Eşi, muhtar adayı oldu, kazandı. Allah için çalışkan güzel hizmet eden bir adam. Hep koşturuyor. Komşum, artık, "muhtarın hanımı" oldu. Kahve dâveti, muhtarlıktan yapılmaya başlandı. Gittiğimde muhtarın koltuğunda oturur bulurdum. Adamın işi varmış, gelen giden olur diye hanımına emânet etmişmiş. İyi güzel, eşine destek oluyor. Zamanla anladım ki çağrılan, sâdece ben değilim. Emânet koltuk beklenirken can sıkıntısından sağ sol aranıyor. Bir şey daha fark ettim ama konduramadım. Fesat tarafımı susturdum.
Yukarıda dedim ya arada bir tabaklar gidip geliyor. Birgün öyle vakitsiz arayıp kahveye dâvet etti ki telefonu kapatıp, "Gidip şu bizim borcamı alayım." dedim. Der demez de evdekiler tarafından fesatlıkla suçlandım.
Kahveleri içtik. İki laf ettik. "Kalkayım." dedim. Kapıya doğru giderken, "Dur senin tabağı da gelmişken vereyim" dedi. Ses etmedim. Belli ki artık komşuların ayağına gitmek istemiyor. Eh ne de olsa makam sâhibi. Umursamadım ama eve döndüğümde borcamı, muzaffer bir edâyla gösterdim.
Muhtar, tekrar seçildi. Dedim ya çalışkan adam. Allah için bileğinin hakkıyla kazandı. Seçimden sonra birgün hanımıyla karşılaştım. Aday olan bir hanım vardı, onu sordum. "Onu ihtiyar heyetine aldık" dedi.
"Aldık" kelimesini elbette siz de fark ettiniz. "Eyvah zehirlenmiş. Allah yardım etsin." dedim, içimden.

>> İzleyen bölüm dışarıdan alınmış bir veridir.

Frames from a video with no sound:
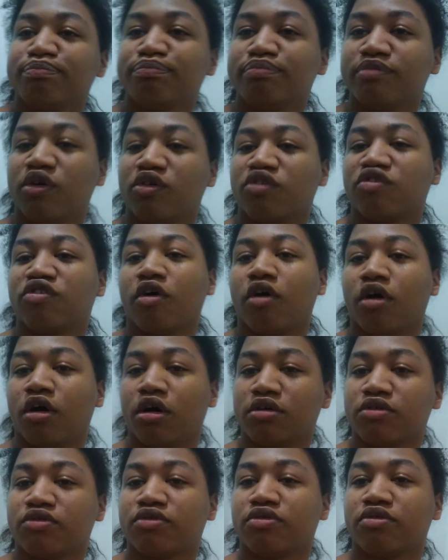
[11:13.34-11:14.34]
Those
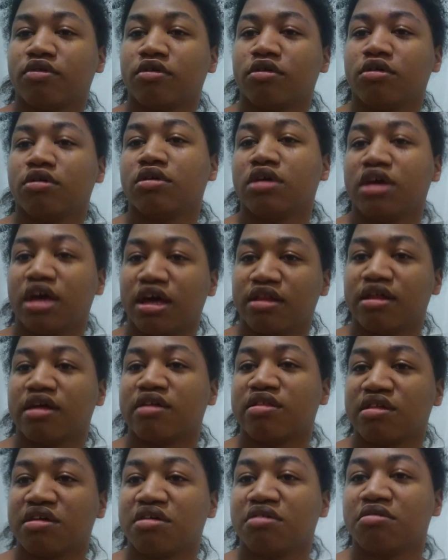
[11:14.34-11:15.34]
songs. Yeah,
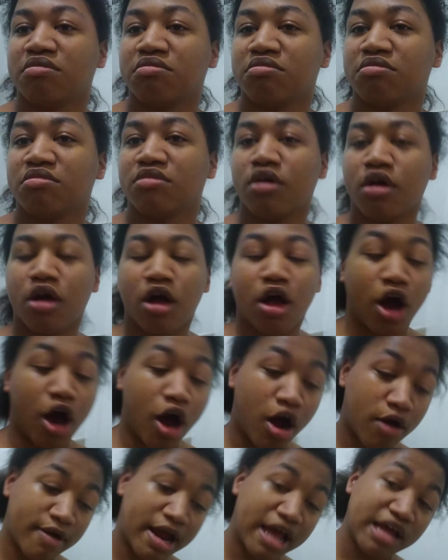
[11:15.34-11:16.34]
that's it.
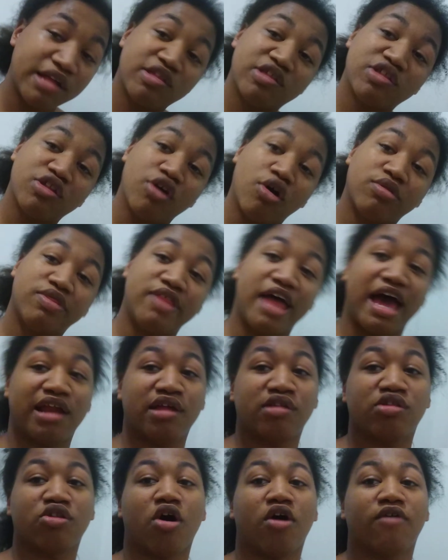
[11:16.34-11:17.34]
Alright, so
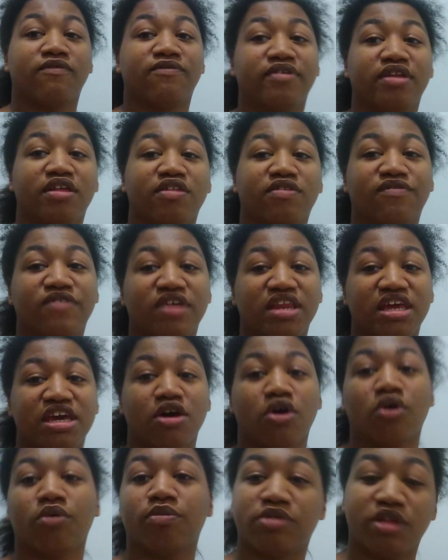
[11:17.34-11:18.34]
that is all for this
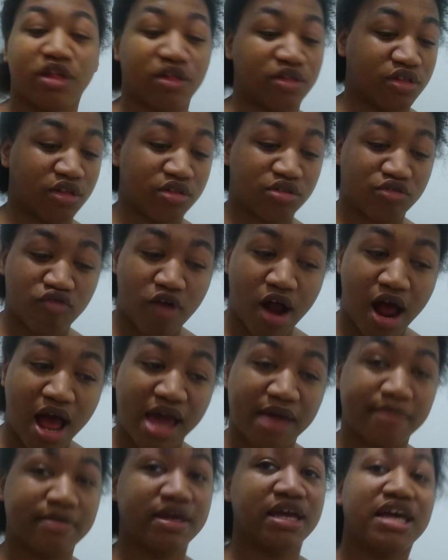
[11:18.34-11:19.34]
video. Please
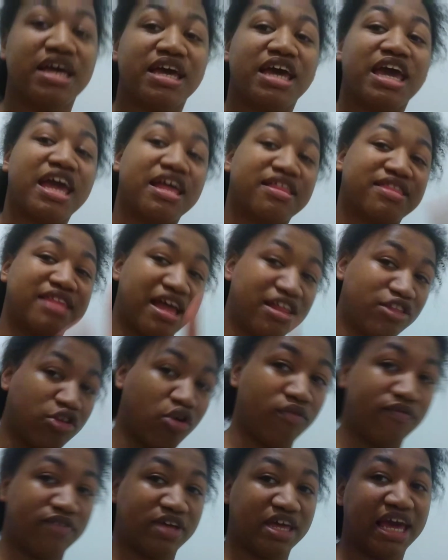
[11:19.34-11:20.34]
subscribe, hit that
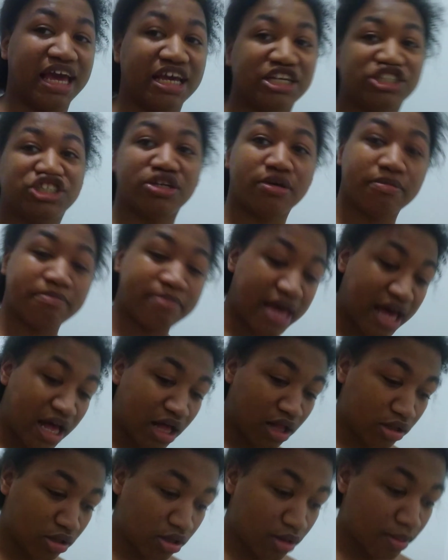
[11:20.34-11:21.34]
notification
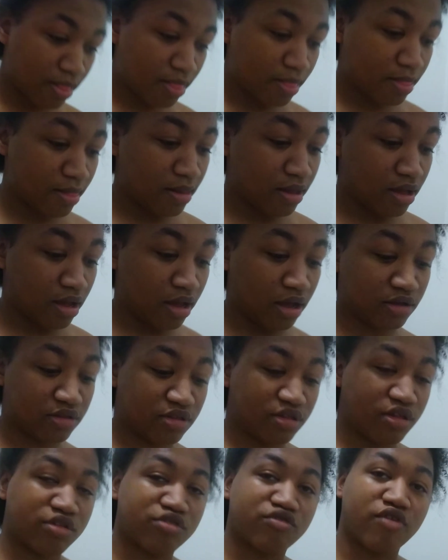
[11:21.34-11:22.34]
bell.
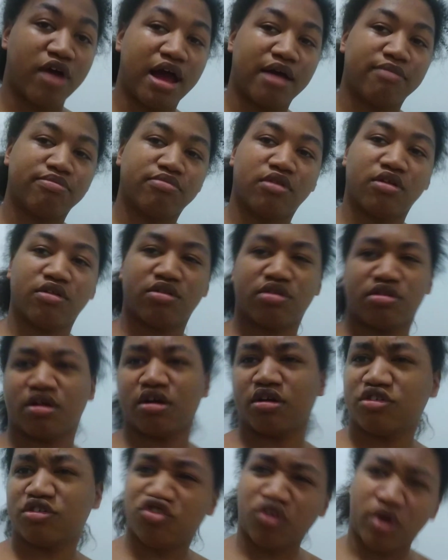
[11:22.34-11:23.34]
Subscribe,
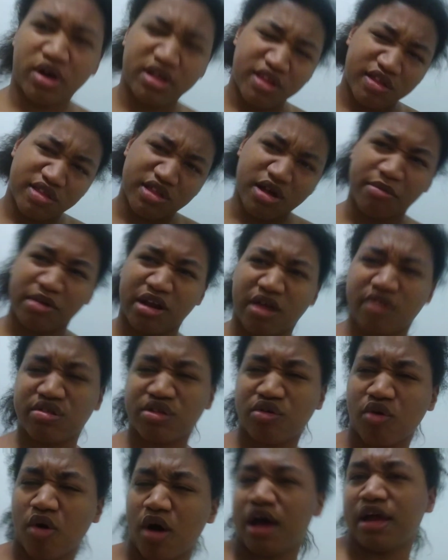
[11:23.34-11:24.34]
join the Summer
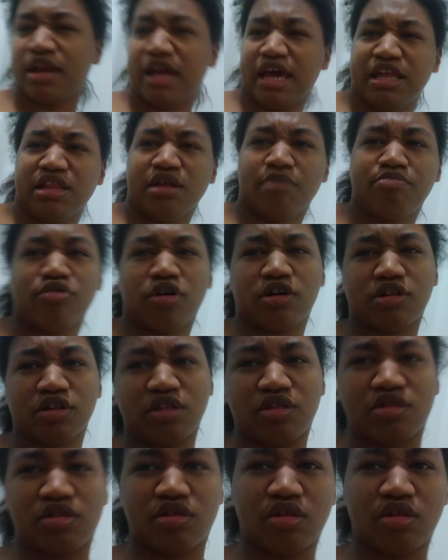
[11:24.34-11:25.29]
Love Squad in the Brooklyn...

BÜROKRATIN HANIMIBu küçük hikâyeyi biraz büyüteyim. Bir arkadaşımın dikkatini çekmiş. "Seyret, sana yazı çıkar." dedi. Yaklaşık on beş dakikalık videoyu seyretmeye başladım. Tanıdığım bir politikacı, özel bir günde kürsüde konuşma yapıyor. Hanımı da yanında dikiliyor.